Problem requirements: Give back each line of the data exactly as it reads, minus the pictures.
Entries provided START
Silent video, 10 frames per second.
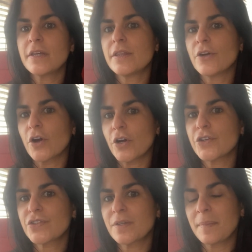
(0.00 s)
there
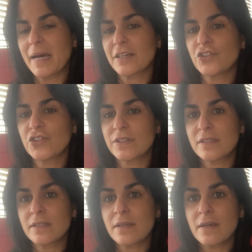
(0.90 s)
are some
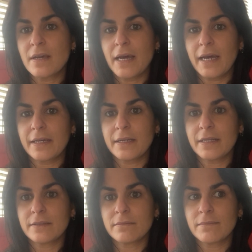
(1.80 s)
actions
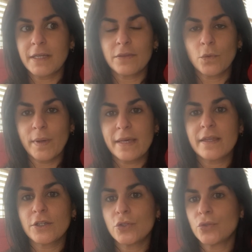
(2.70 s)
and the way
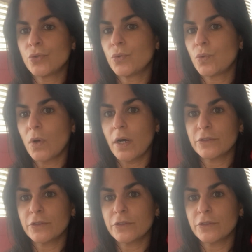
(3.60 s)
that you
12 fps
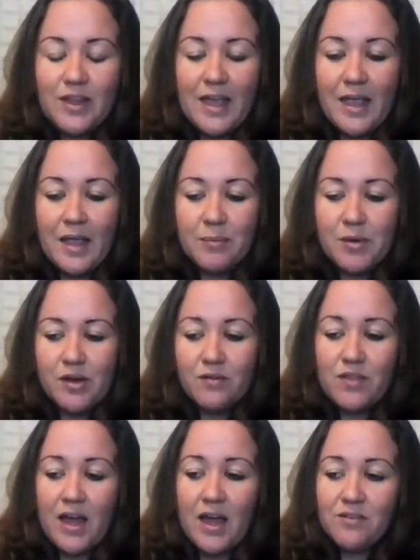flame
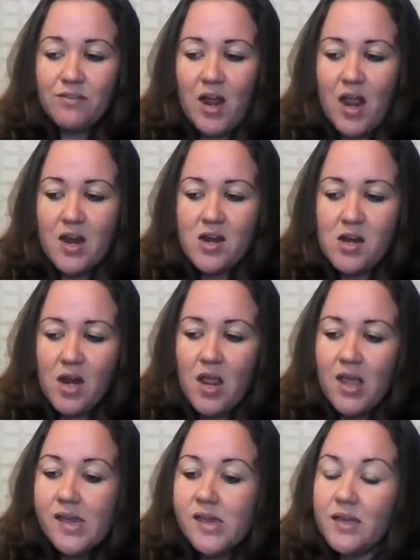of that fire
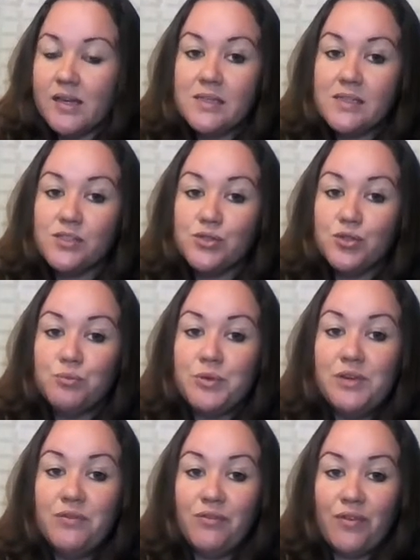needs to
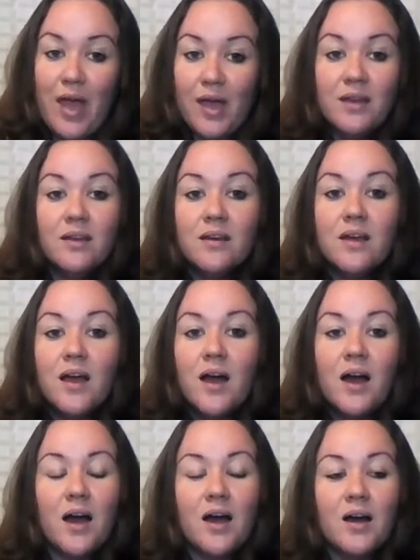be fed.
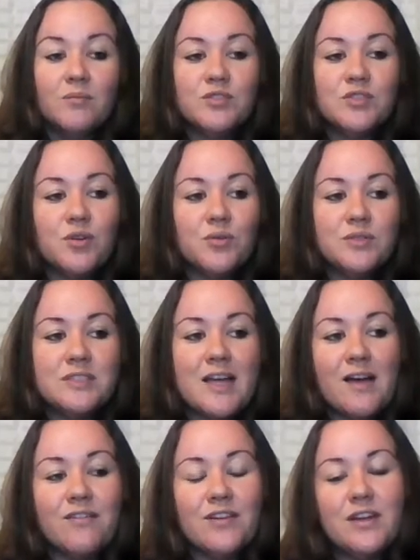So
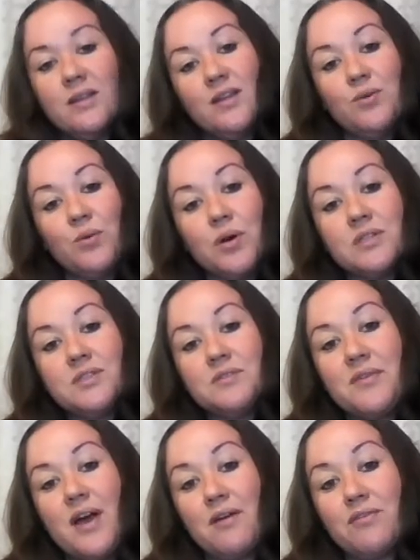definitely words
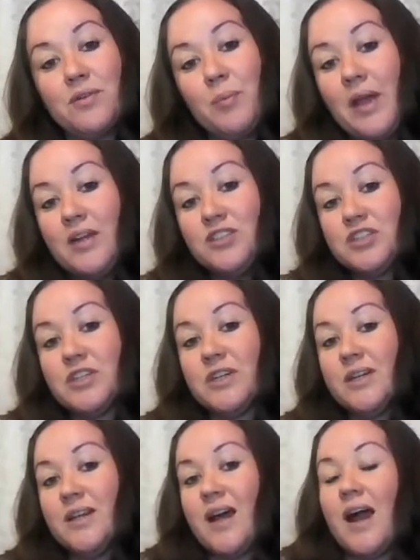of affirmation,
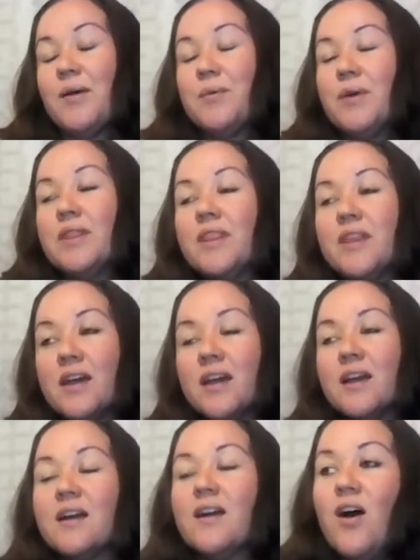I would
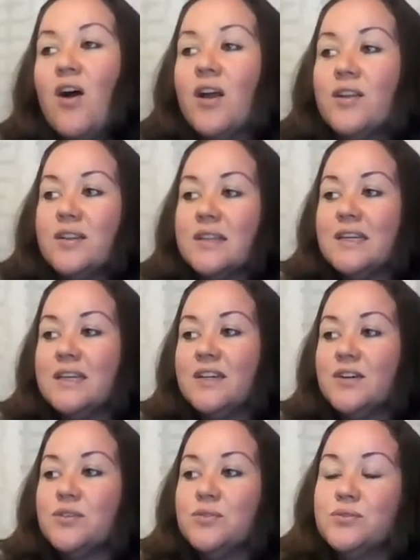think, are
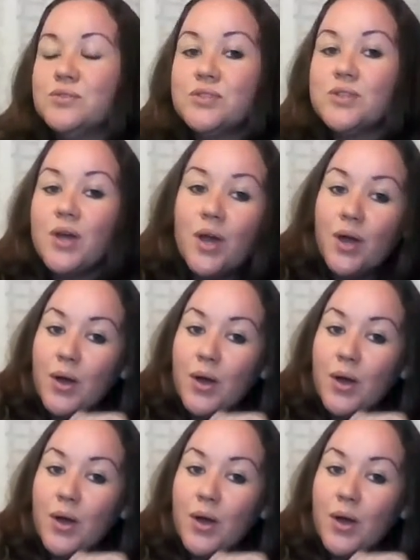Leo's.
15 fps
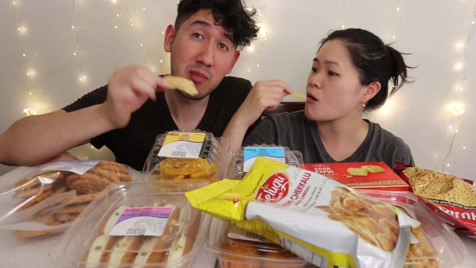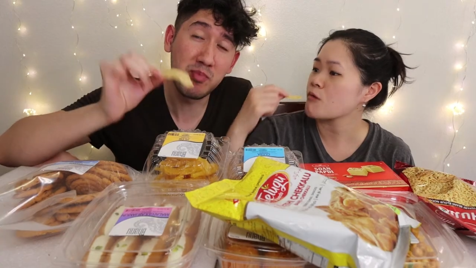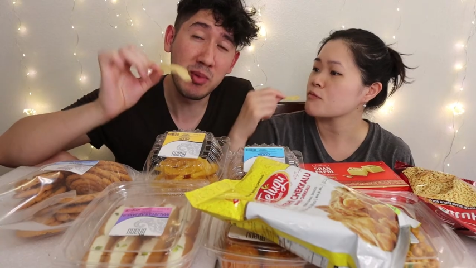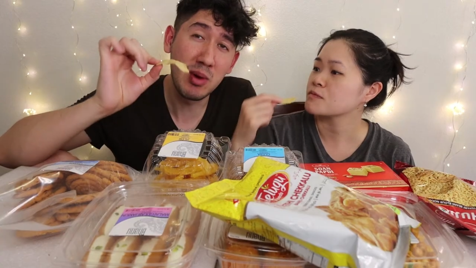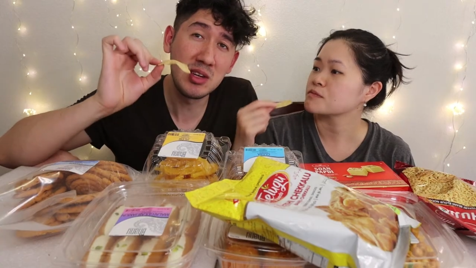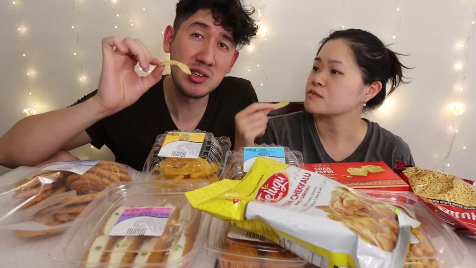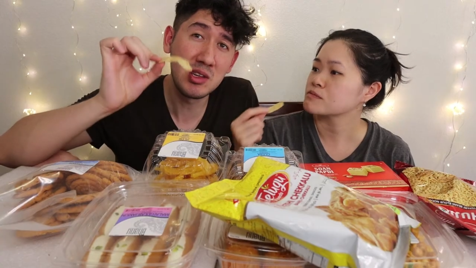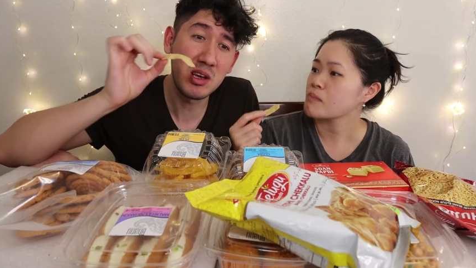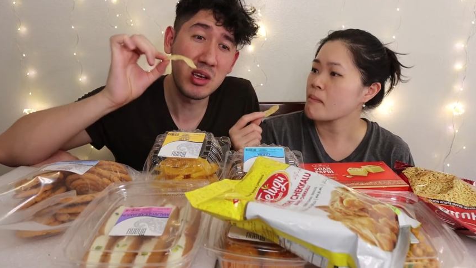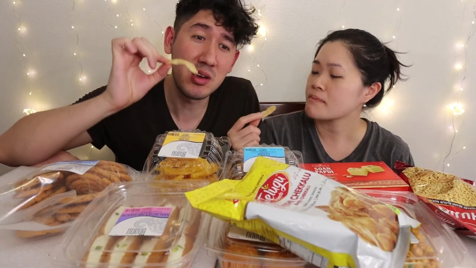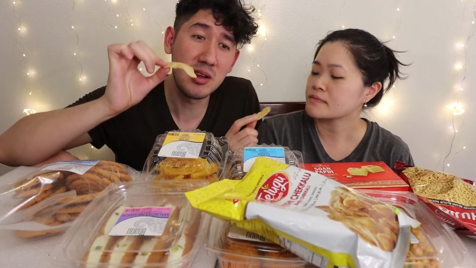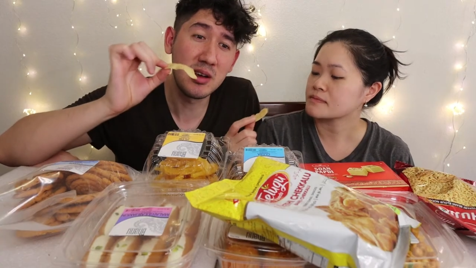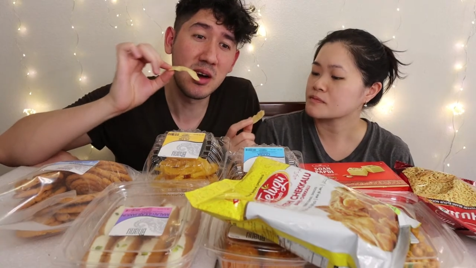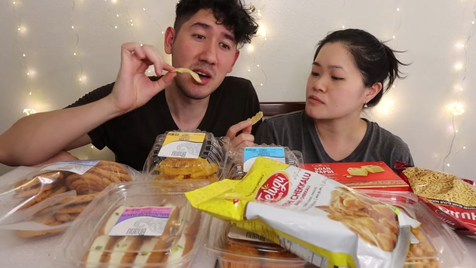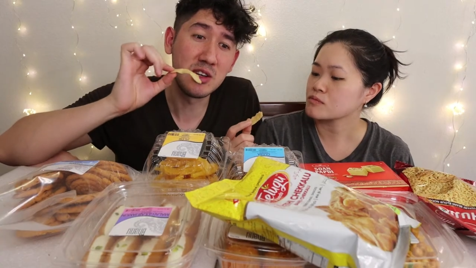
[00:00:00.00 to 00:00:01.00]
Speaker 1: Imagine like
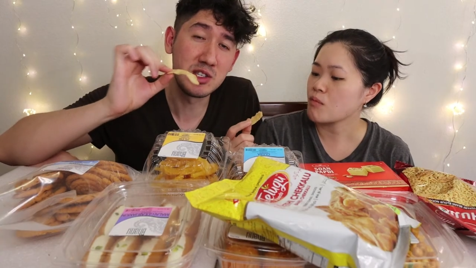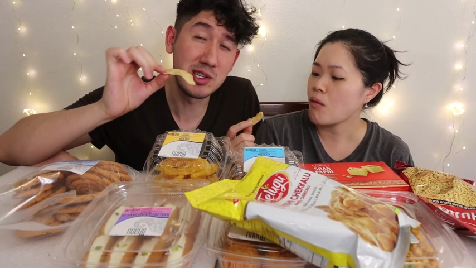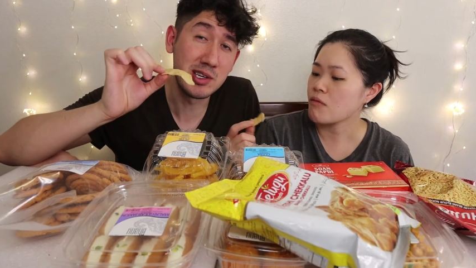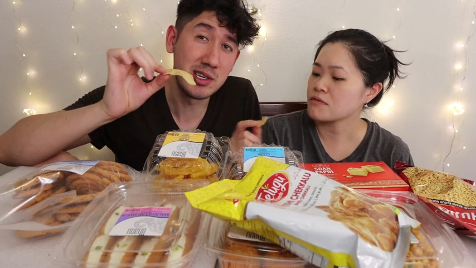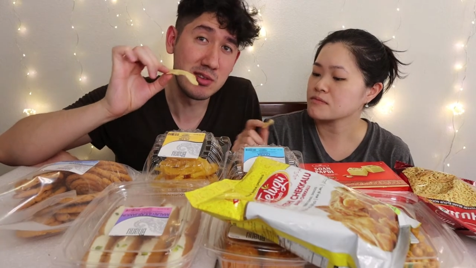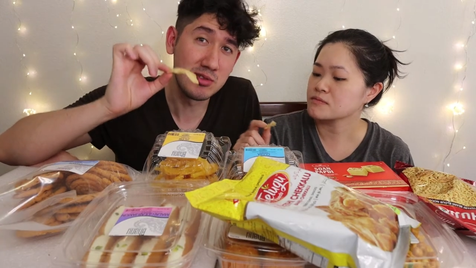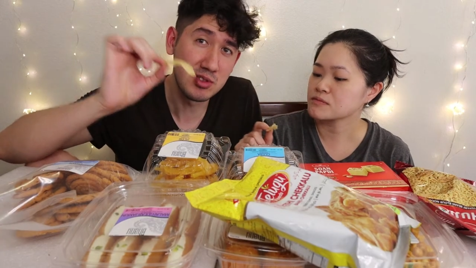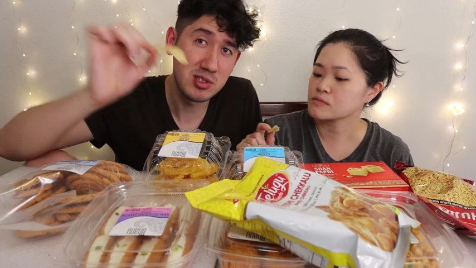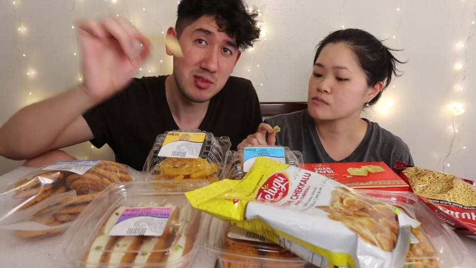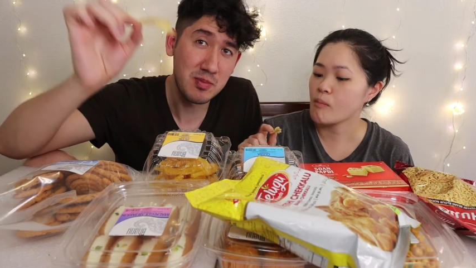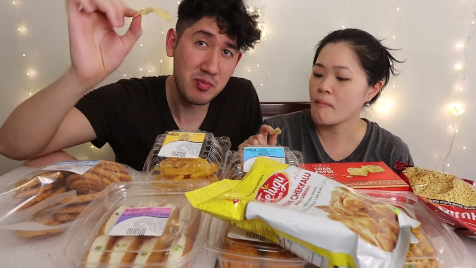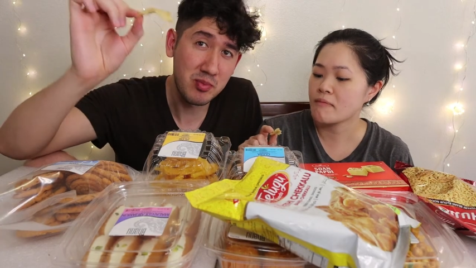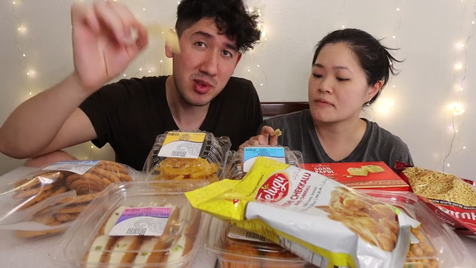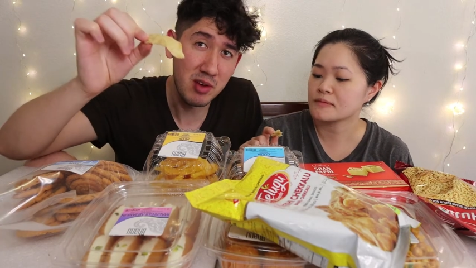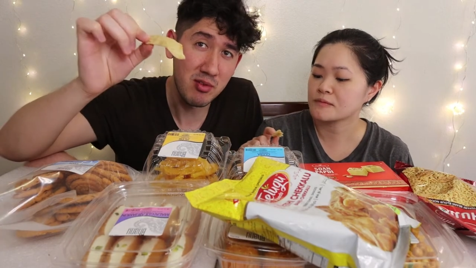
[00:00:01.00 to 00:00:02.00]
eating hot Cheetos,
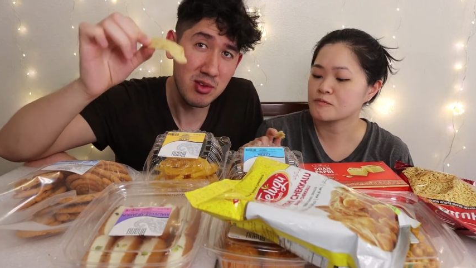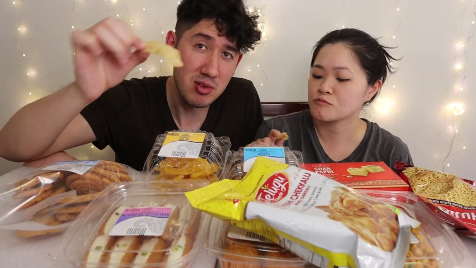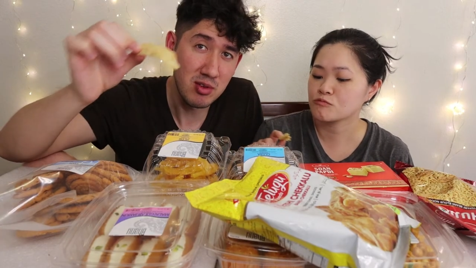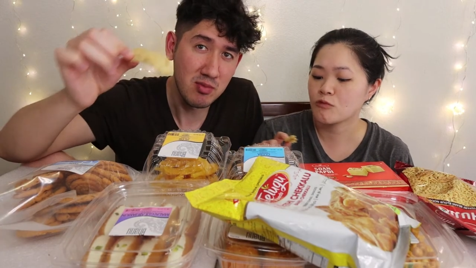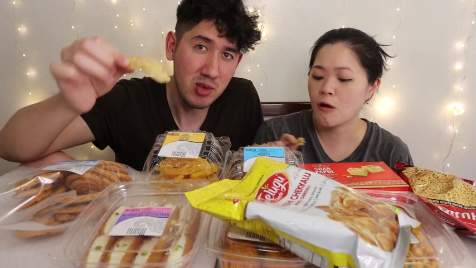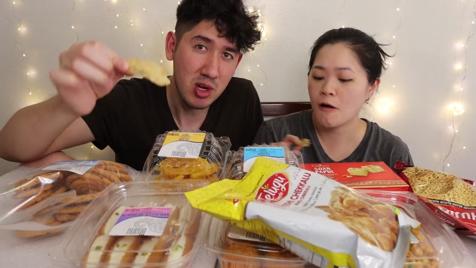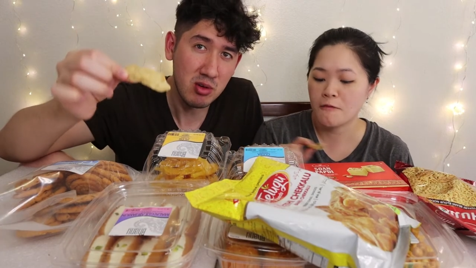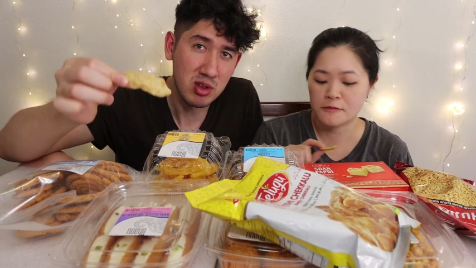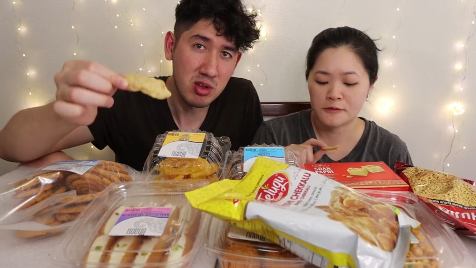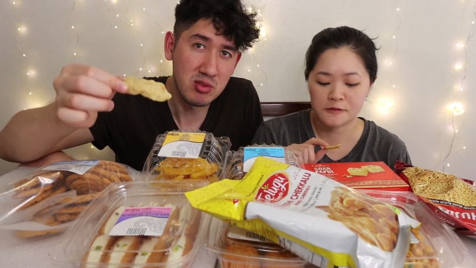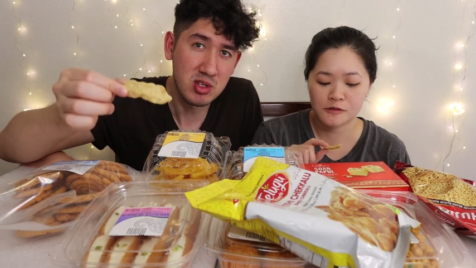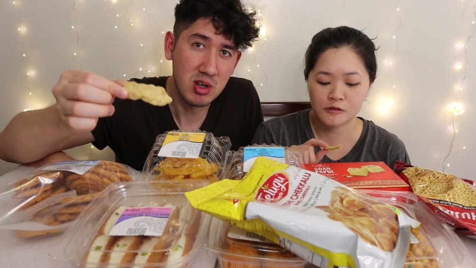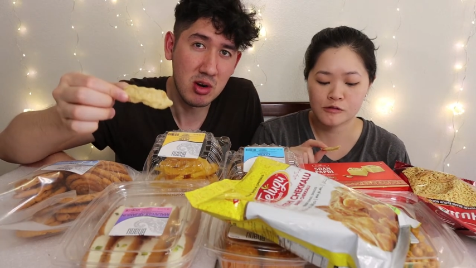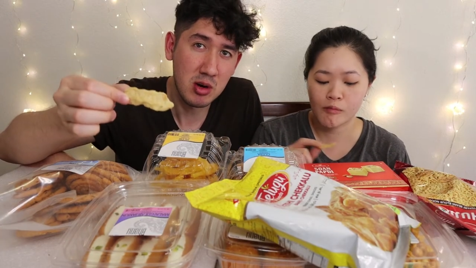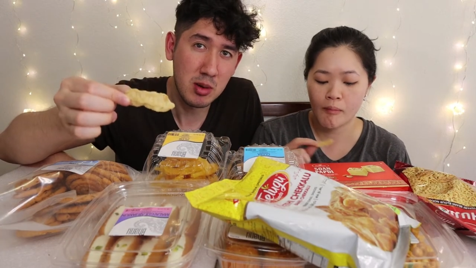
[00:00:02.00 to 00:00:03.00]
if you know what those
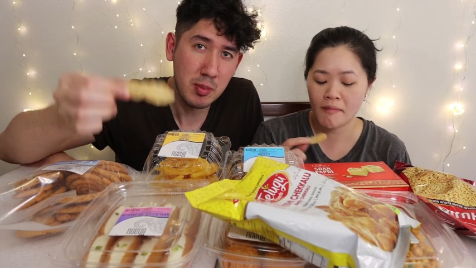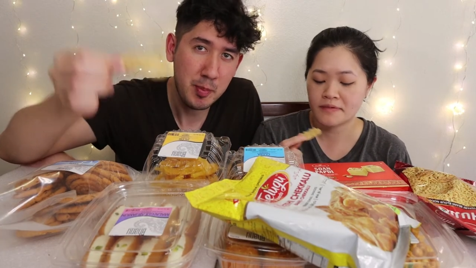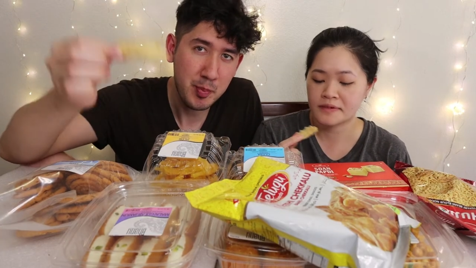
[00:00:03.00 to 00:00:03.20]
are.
Entries provided END
Response area:
Silent video, 10 frames per second.
(0.00 s)
there
(0.90 s)
are some
(1.80 s)
actions
(2.70 s)
and the way
(3.60 s)
that you
12 fps
flame
of that fire
needs to
be fed.
So
definitely words
of affirmation,
I would
think, are
Leo's.
15 fps
[00:00:00.00 to 00:00:01.00]
Speaker 1: Imagine like
[00:00:01.00 to 00:00:02.00]
eating hot Cheetos,
[00:00:02.00 to 00:00:03.00]
if you know what those
[00:00:03.00 to 00:00:03.20]
are.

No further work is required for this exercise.